Bloomsday Marbella
Bloomsday – June 16th – is an annual celebration among Joyce fans throughout the world, from Fort Lauderdale to Melbourne. It is celebrated in at least sixty countries worldwide, but nowhere so imaginatively, of course, as in Dublin. The novel, Ulysses, by James Joyce recounts the hour-by-hour events of one day in Dublin – June 16, 1904 – as an ordinary Dubliner, Leopold Bloom, wends his way through the urban landscape, the odyssey of a modern-day Ulysses.
This year for the first time it will be celebrated in Marbella on Friday June 18th 2010 when the Irish Club Marbella is holding its inaugural “Bloomsday in Marbella” event.
They will gather together at El Bodegon Café on the Paseo Marítimo in Marbella at 13:00. There will be a designated area for the group where a glass of wine or two and good tapas (e.g. morcilla con arroz …) will be served.

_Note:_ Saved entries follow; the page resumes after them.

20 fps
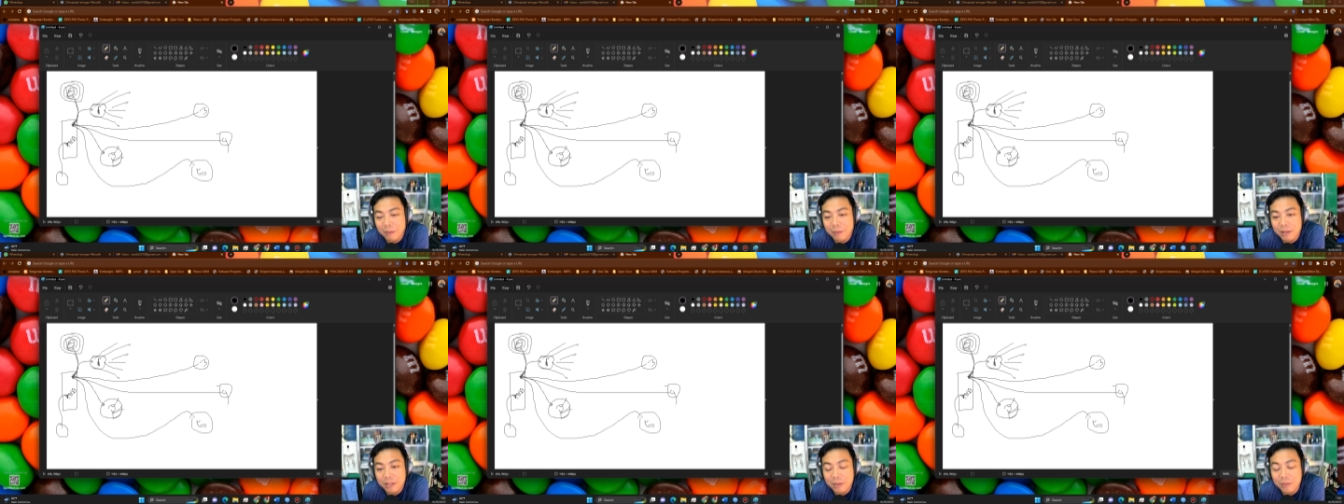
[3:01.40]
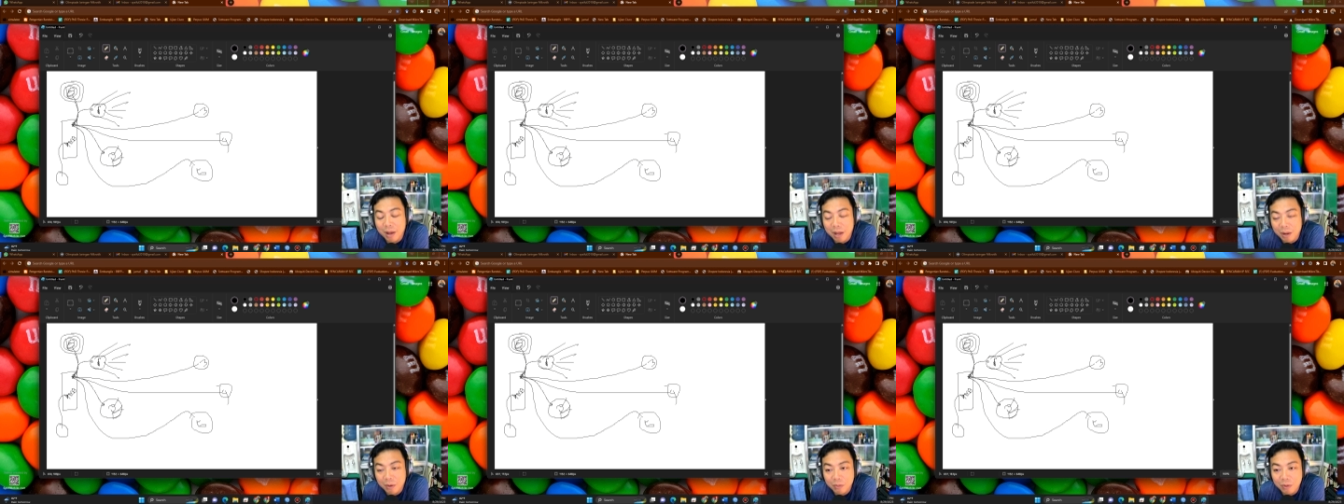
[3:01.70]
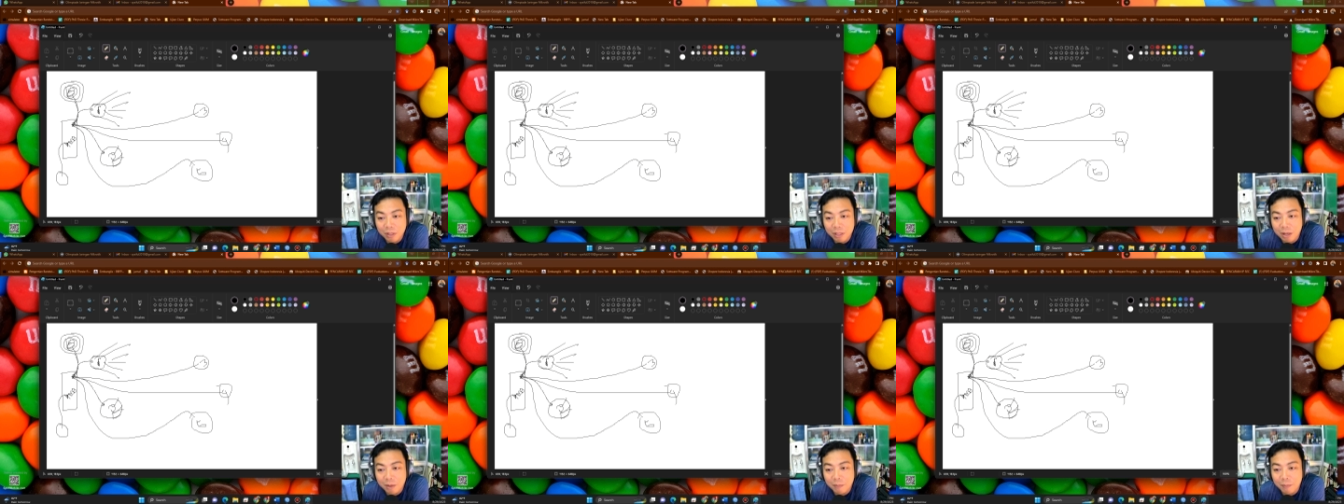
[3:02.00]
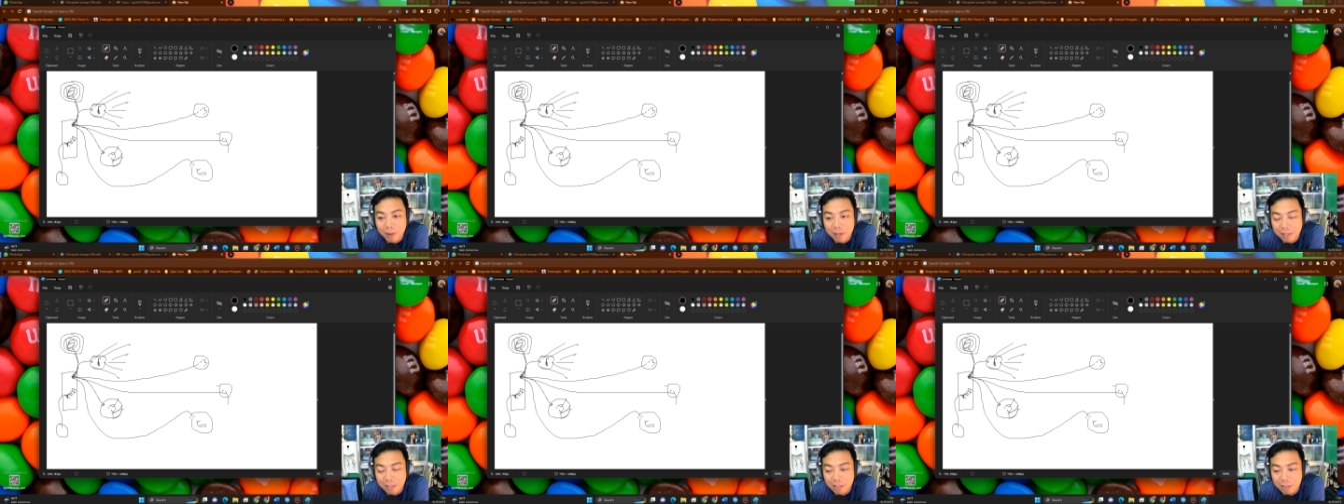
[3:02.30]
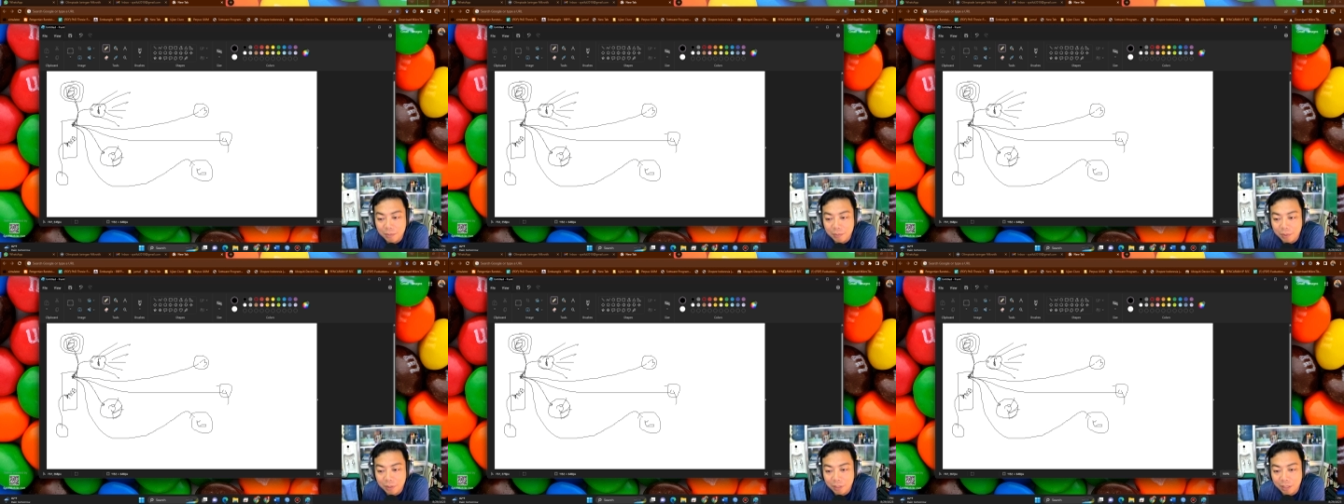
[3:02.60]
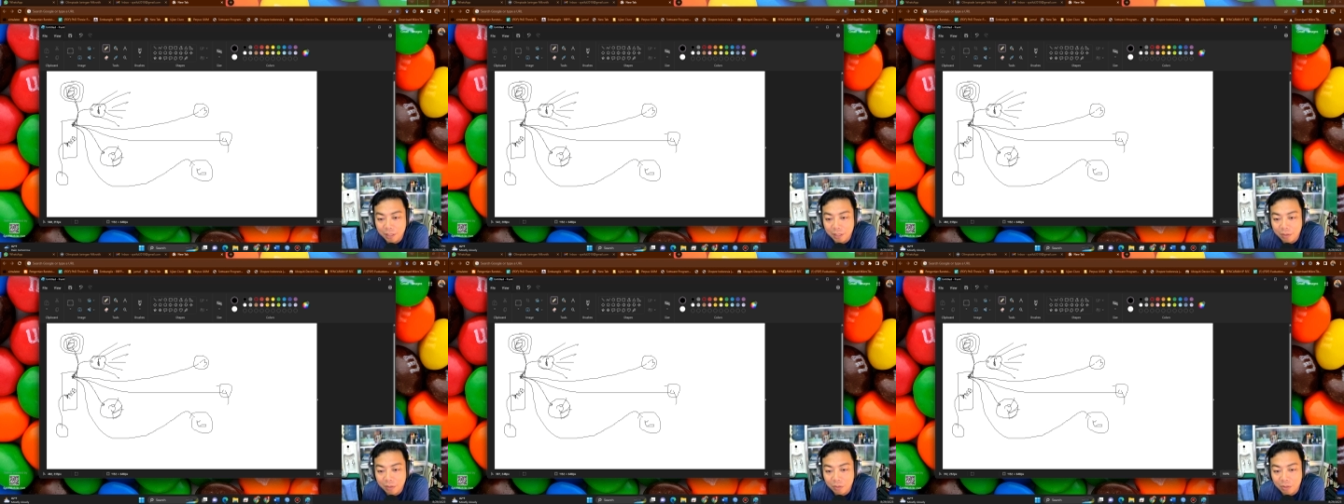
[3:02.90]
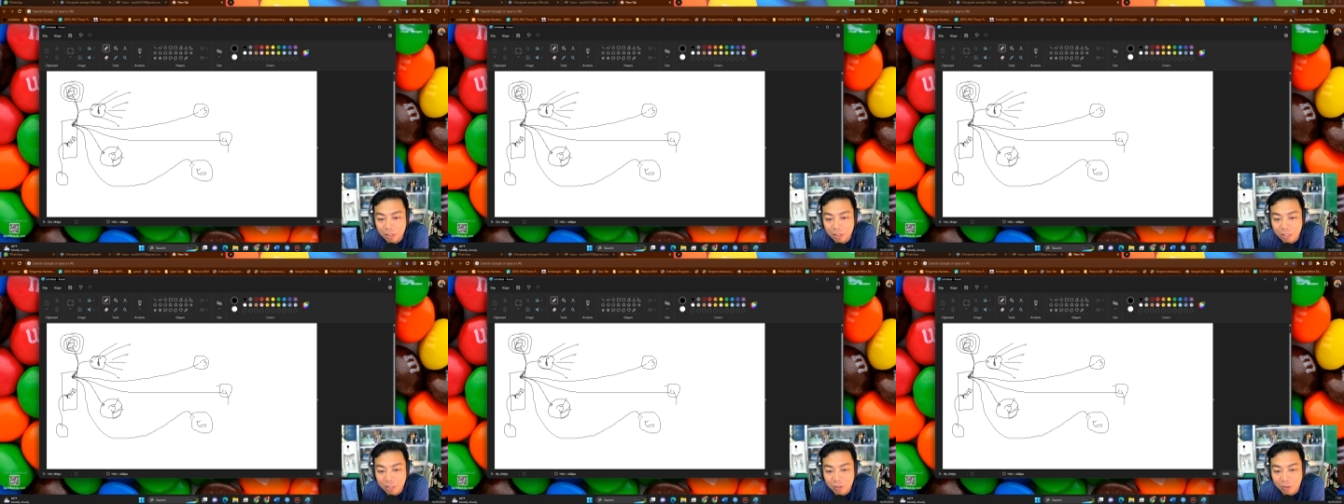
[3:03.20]
masih baru, kita pasang seperti ini,
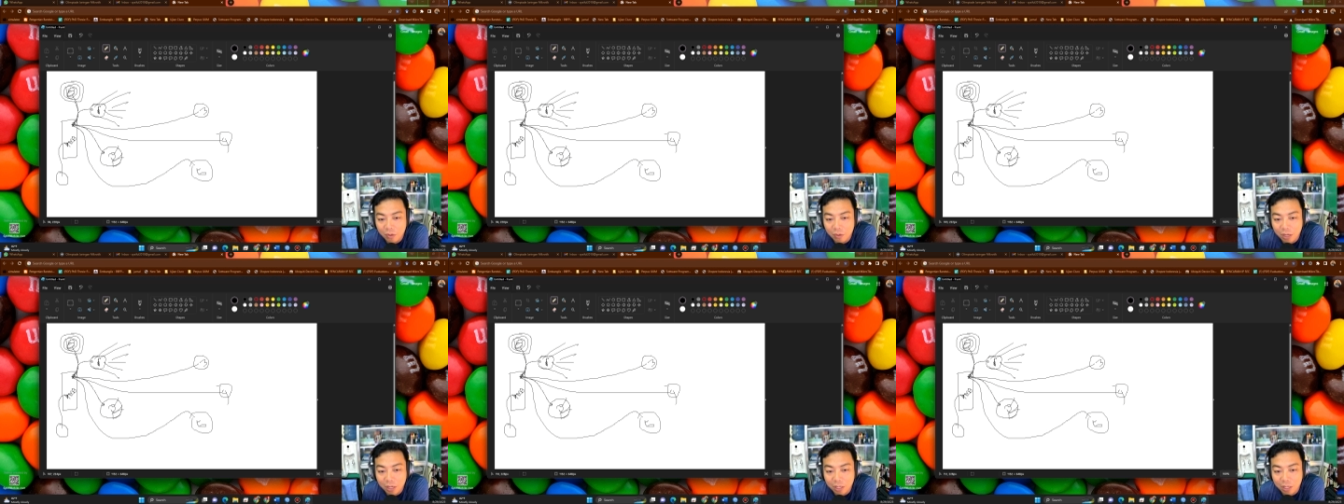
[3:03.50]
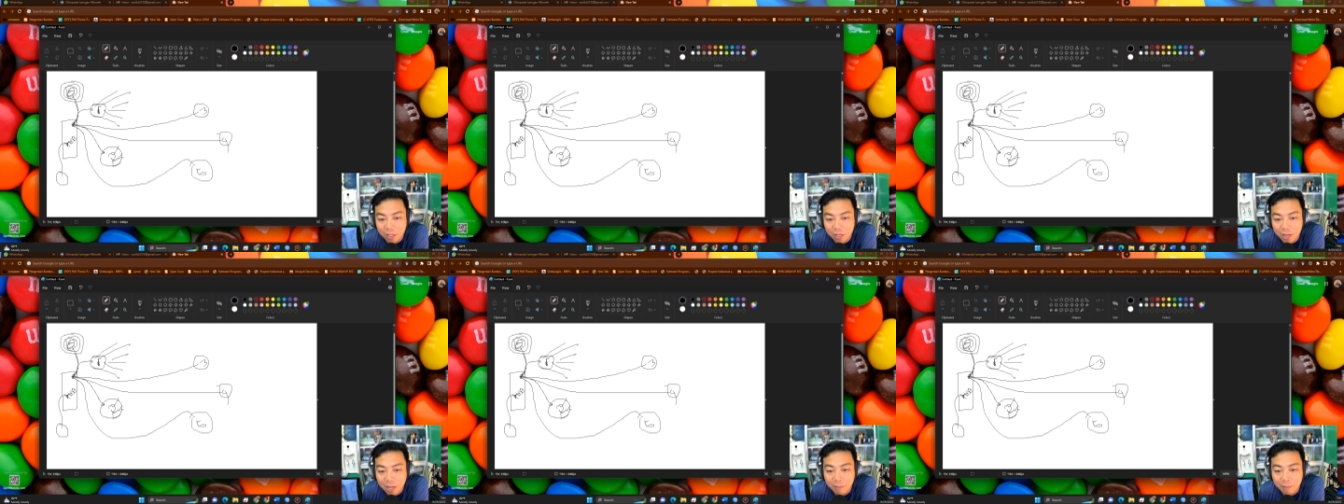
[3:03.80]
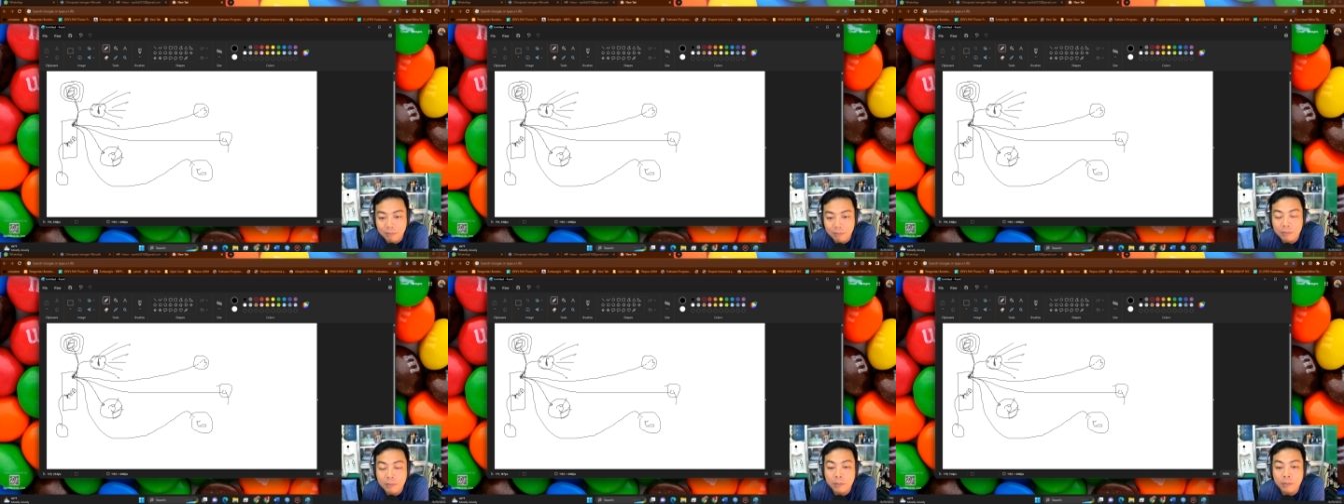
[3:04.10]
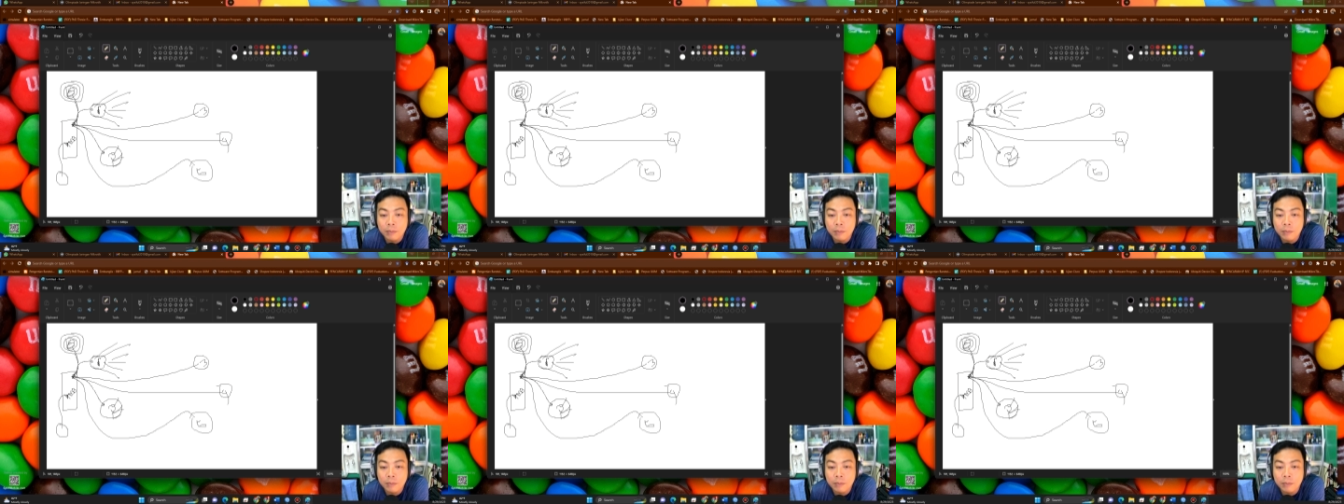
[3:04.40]
terus kita colokkan ke hub,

Joycean painter, Roger Cummiskey, will do the first Bloomsday reading from the novel by James Joyce – Ulysses – that gives it’s name to the day from one of the main characters, Leopold Bloom.
A short documentary story entitled “A Stroll through Ulysses” written and narrated by Roger and made by the Irish film maker Noel Duffy will run in the background. The film visits all of the locations in the novel in 2004 – 100 years after the date on which the novel was set.

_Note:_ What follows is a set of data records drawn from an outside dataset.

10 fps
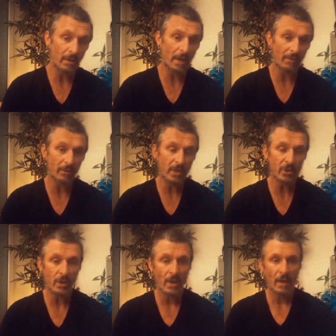
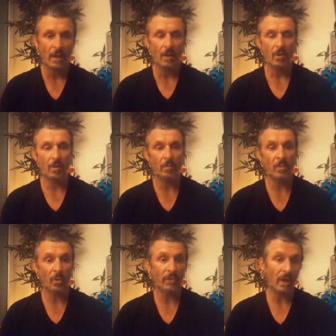avantage. Euh,
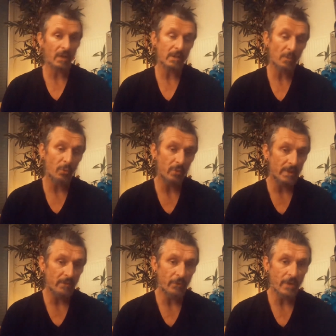mais on verra que ça peut
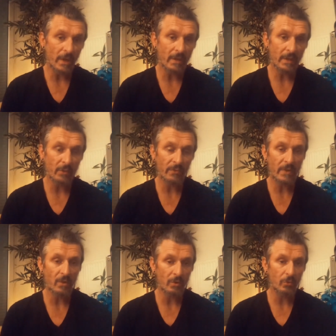aussi devenir un
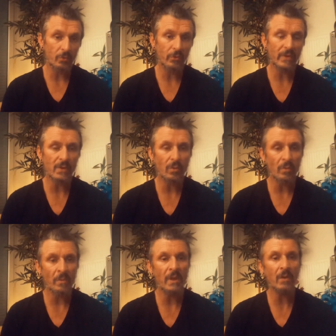inconvénient hein, de toute façon.
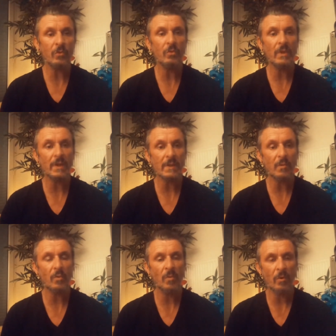Mais en tout cas,
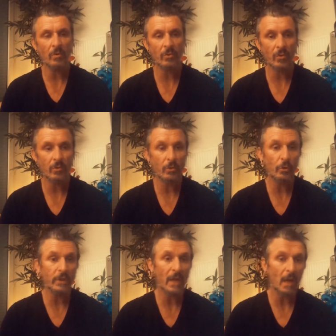simplement dans le
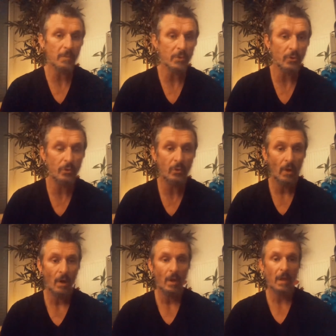côté absolu,
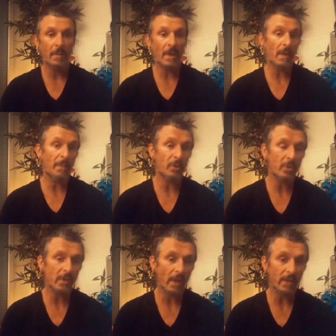eh bien, il n'y a pas de
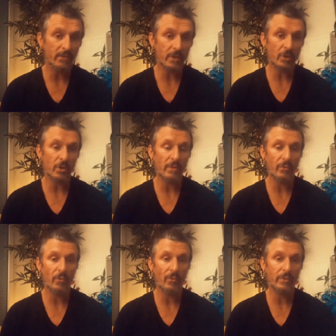stress, vous êtes chez
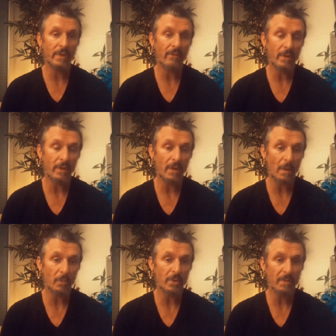vous, vous avez
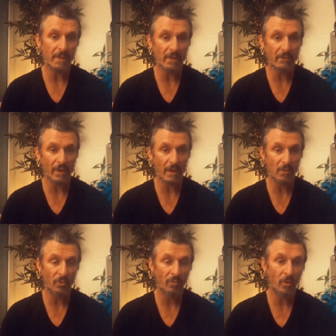la possibilité de faire
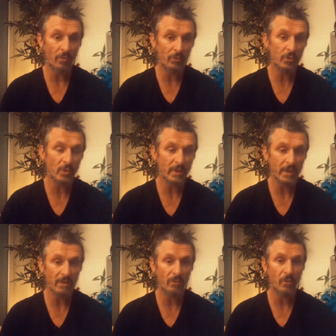les mouvements que vous
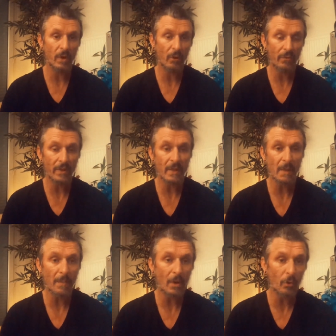souhaitez, vous les refaites, il
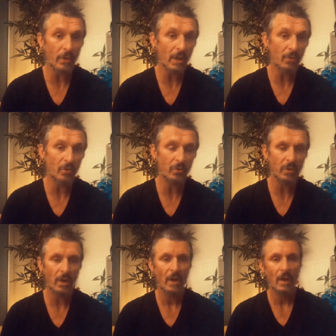n'y a pas le regard de
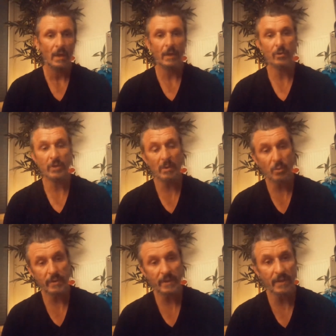l'autre. Et je sais que
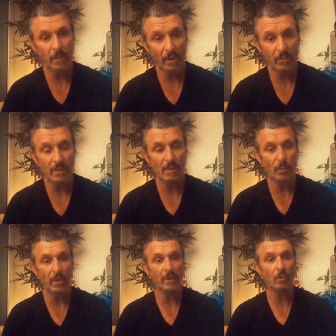pour certains, parfois, ça
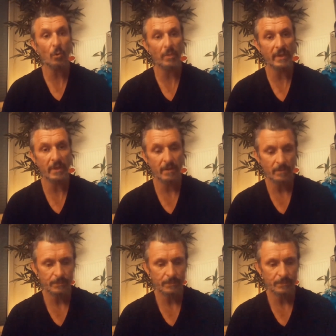peut être compliqué.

“We then set off on our merry way to the old town of Marbella. Maps will be distributed, with our route highlighted, taking us from the Paseo up through Avenida del Mar (where the Salvador Dali statues are) and in through the pedestrian streets of the old town to our 2nd destination a 500+ year old Andalusian establishment called Restaurante El Pozo Viejo (The Old Well) in the old town, owned by old-time bullfighter Jaime Cabrerizo. Once we are all ensconced with a glass in our lámh, a second reading from Ulysses will be given. After lunch we can look forward to hearing a Molly Bloom soliloquy being performed by Dee McMath” Roger describes and continue “there will also be on display a small selection of Joycean themed paintings that will be for sale”.